Entidades denunciam intervenção de governo Ibaneis na Rádio Cultura FM do Distrito Federal
Portaria amplia controle editorial do governo sobre emissora pública considerada patrimônio de Brasília
Pedro Rafael VilelaBrasil de Fato | Brasília (DF)
Entidades da sociedade civil organizadas em torno do Fórum Nacional pela Democratização da Comunicação (FNDC) denunciam o que consideram uma intervenção da Secretaria de Cultura e Economia Criativa do Distrito Federal na Rádio Cultura FM, emissora pública que é um patrimônio da capital brasileira e está há mais de três décadas no ar difundindo artistas locais e culturas populares do Brasil e do mundo.
Uma portaria assinada pelo secretário Bartolomeu Rodrigues, publicada no Diário Oficial do DF na semana passada, determinou que a gestão da rádio será supervisionada diretamente pela Assessoria de Comunicação Social (Ascom) da pasta. Isso vale para planos e programas de comunicação da emissora, além da definição da política de divulgação institucional do Governo do Distrito Federal (GDF). A Ascom também passou a ter poderes de supervisão sobre as redes sociais da Rádio Cultura e todas as outras atividades relacionadas à comunicação no âmbito da emissora.
Em nota, o comitê do FNDC no DF, composto por mais de 15 de entidades locais, como sindicatos, movimentos sociais e organizações da sociedade civil, alegou que a mudança estabelecida pela portaria é sem precedentes e uma forma de controle indevido do governo sobre a emissora. Eles pediram uma reunião com o secretário, que ainda não ocorreu.

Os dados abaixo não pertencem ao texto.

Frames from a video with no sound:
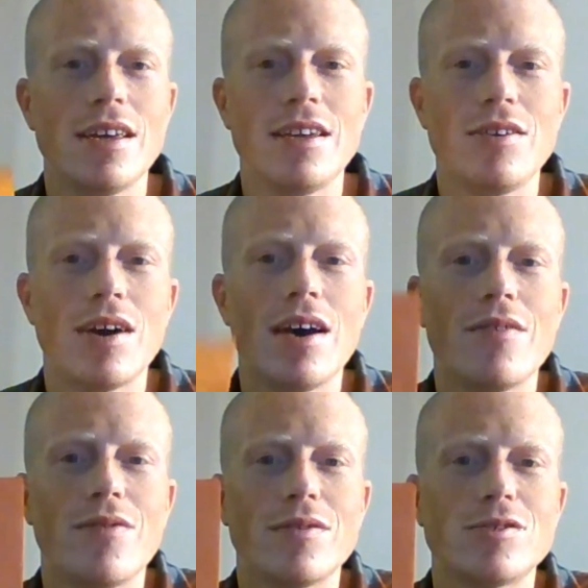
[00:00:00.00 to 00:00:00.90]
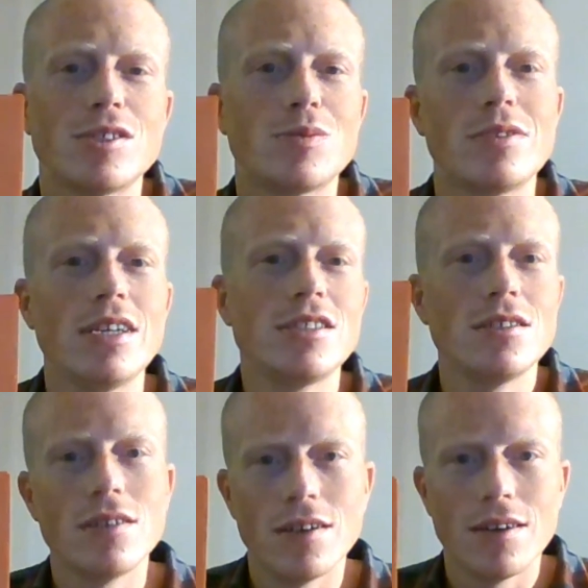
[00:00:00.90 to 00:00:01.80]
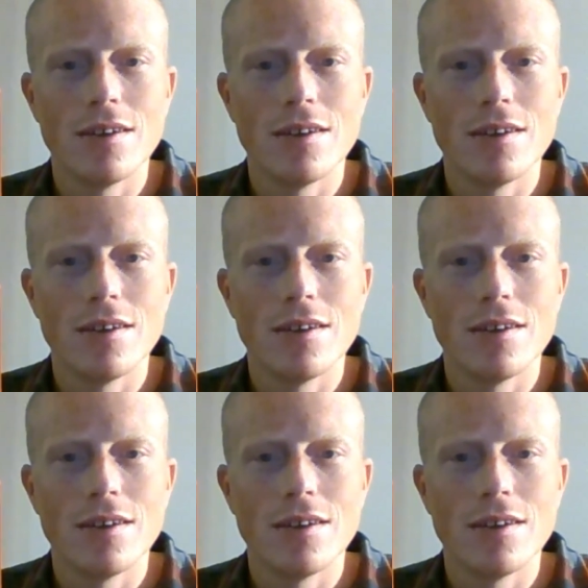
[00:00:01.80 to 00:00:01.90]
and you have transportation,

“A Rádio Cultura, um veículo de comunicação público, que atende toda a população do DF com uma programação cultural e jornalística, agora fica refém dos ditames da assessoria de comunicação da Secretaria de Cultura, que tem como uma das suas finalidades fazer propaganda das ações da secretaria, com conteúdos completamente diferentes daquilo que se concebe como jornalismo. Fazer assessoria de imprensa tem como princípio atender os interesses do órgão. Fazer jornalismo em um veículo público é atender os interesses da sociedade, do público ouvinte, e em se tratando da Rádio Cultura, do setor cultural do DF”, diz um trecho da nota.
O FNDC também faz uma comparação deste caso com o que vem ocorrendo na Empresa Brasil de Comunicação (EBC), que congrega emissoras públicas federais, que estão sob forte censura do governo Bolsonaro.

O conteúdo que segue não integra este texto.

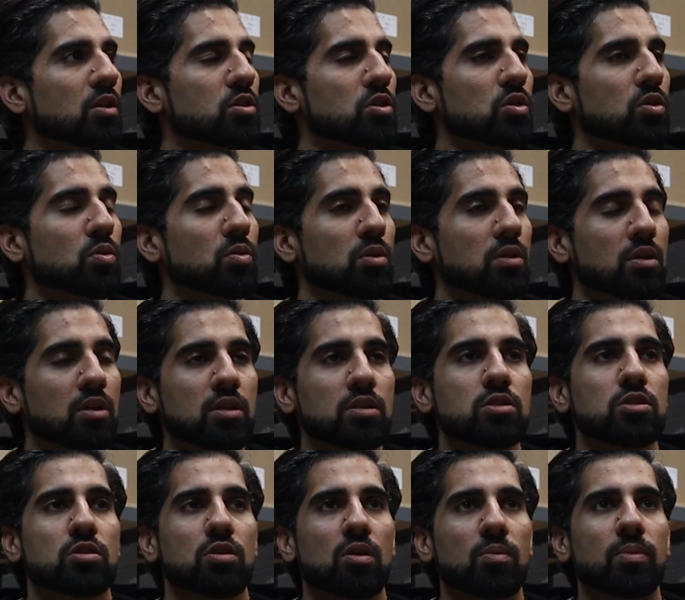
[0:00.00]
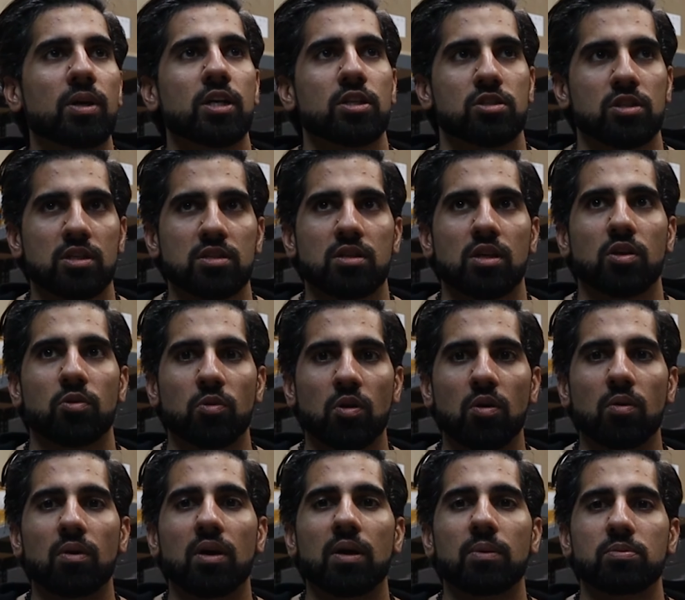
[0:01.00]
to learn so much as I
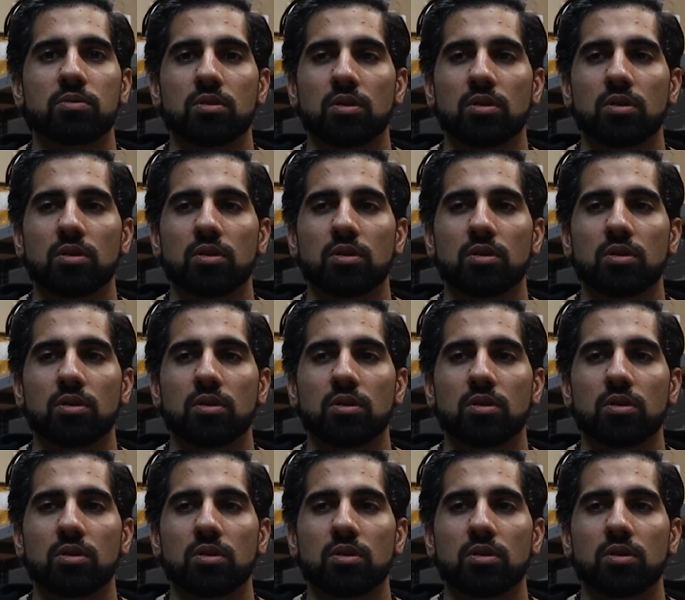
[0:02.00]
grow up.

“A exemplo do que ocorre na EBC, pautas que incomodam o governo federal, aliado do governador Ibaneis Rocha, já vinham sendo censuradas nas últimas semanas. Entre elas, as investigações a respeito do assassinato de Bruno Pereira e Dom Phillips, no Vale do Javari (AM) e de Genivaldo de Jesus, morto por agentes da Polícia Rodoviária Federal, em Sergipe”.
Outros ataques
A nota lembra ainda que outras medidas recentes já atacavam o caráter público da Rádio Cultura, e cita a não recomposição do Conselho Curatorial da emissora, espaço que congregava sociedade civil, acadêmicos e produtores culturais com a finalidade de pensar e discutir propostas editoriais e caminhos de gestão transparente da única rádio pública do DF.

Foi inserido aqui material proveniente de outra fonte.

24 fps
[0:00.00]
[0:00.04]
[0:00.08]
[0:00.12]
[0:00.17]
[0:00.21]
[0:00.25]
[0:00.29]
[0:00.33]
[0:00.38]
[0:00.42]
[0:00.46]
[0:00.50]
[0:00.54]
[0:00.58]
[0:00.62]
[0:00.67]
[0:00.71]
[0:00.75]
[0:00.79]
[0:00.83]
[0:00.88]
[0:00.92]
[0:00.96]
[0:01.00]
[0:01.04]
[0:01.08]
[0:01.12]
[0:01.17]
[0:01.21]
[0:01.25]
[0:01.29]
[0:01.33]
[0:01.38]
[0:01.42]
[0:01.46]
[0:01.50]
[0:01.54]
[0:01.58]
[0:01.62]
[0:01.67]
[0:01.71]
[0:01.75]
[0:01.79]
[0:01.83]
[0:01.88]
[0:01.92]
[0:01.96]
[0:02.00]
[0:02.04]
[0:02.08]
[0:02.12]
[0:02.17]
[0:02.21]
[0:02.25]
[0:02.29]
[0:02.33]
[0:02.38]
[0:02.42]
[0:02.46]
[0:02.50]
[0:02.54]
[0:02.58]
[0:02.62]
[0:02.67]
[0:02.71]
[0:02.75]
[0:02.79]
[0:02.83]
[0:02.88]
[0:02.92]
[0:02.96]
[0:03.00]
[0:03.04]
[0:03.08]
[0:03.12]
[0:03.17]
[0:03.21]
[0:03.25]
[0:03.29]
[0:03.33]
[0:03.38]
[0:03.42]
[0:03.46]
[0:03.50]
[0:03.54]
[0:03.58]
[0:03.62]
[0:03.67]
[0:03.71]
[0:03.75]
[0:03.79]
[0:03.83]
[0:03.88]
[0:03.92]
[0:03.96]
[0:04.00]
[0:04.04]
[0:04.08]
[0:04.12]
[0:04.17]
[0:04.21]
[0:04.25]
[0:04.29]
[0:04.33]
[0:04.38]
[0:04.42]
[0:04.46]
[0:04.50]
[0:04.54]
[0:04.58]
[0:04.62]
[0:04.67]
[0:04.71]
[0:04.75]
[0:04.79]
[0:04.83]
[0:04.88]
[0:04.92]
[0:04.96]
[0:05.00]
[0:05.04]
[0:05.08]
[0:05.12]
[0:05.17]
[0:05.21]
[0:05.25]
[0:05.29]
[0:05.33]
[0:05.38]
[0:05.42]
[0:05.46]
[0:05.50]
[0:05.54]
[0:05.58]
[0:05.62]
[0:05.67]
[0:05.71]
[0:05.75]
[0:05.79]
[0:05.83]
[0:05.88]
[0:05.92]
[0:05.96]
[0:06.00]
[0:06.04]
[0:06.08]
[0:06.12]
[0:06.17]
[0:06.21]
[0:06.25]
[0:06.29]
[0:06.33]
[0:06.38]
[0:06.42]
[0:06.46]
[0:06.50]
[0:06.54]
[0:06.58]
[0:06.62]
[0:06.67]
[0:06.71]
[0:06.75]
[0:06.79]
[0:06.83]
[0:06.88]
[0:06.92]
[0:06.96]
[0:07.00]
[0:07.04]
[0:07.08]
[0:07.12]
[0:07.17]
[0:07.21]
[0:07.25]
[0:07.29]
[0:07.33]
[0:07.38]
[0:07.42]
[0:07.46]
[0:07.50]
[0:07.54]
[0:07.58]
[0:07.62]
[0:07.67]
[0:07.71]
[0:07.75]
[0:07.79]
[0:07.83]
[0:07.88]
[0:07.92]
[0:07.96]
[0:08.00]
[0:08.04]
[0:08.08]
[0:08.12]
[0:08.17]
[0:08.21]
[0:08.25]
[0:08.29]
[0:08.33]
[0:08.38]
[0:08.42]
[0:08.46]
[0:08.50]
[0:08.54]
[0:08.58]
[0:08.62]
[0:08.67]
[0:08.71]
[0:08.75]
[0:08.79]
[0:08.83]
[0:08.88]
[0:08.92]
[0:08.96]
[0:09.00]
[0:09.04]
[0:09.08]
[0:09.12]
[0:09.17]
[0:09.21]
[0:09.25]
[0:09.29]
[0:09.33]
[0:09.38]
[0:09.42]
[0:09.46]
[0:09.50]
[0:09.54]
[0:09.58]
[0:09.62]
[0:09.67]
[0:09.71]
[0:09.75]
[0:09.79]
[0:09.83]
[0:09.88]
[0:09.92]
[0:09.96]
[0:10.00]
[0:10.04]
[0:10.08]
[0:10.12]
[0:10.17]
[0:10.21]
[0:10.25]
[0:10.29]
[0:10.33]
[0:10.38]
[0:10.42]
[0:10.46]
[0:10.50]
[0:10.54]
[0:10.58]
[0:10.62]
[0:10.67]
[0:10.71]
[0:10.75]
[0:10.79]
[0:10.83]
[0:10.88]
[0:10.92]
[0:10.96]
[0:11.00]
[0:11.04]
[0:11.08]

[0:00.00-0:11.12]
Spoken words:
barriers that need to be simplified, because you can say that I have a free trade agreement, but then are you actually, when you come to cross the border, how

“Depois da destituição arbitrária do Conselho, único espaço de participação social na gestão da rádio, a Secretaria de Cultura retirou do ar programas históricos, alegando cumprimento de decisão do TCDF [Tribunal de Contas do Distrito Federal]”.
Entre esses programas está o Cult 22, atração comandada por Marcos Pinheiro, com mais de 30 anos de existência, voltado para a divulgação do rock de Brasília. Era o programa mais longevo do gênero e teve sua exibição na rádio encerrada em janeiro desse. Outro dos programas descontinuados no início do ano é o Canta Nordeste, que era apresentado pelos jornalistas Dioclécio Luz e Cíntia Magalhães. A atração divulgava a cultura musical nordestina, que faz parte da própria constituição de Brasília, além de abordar temas sociais e econômicos da região.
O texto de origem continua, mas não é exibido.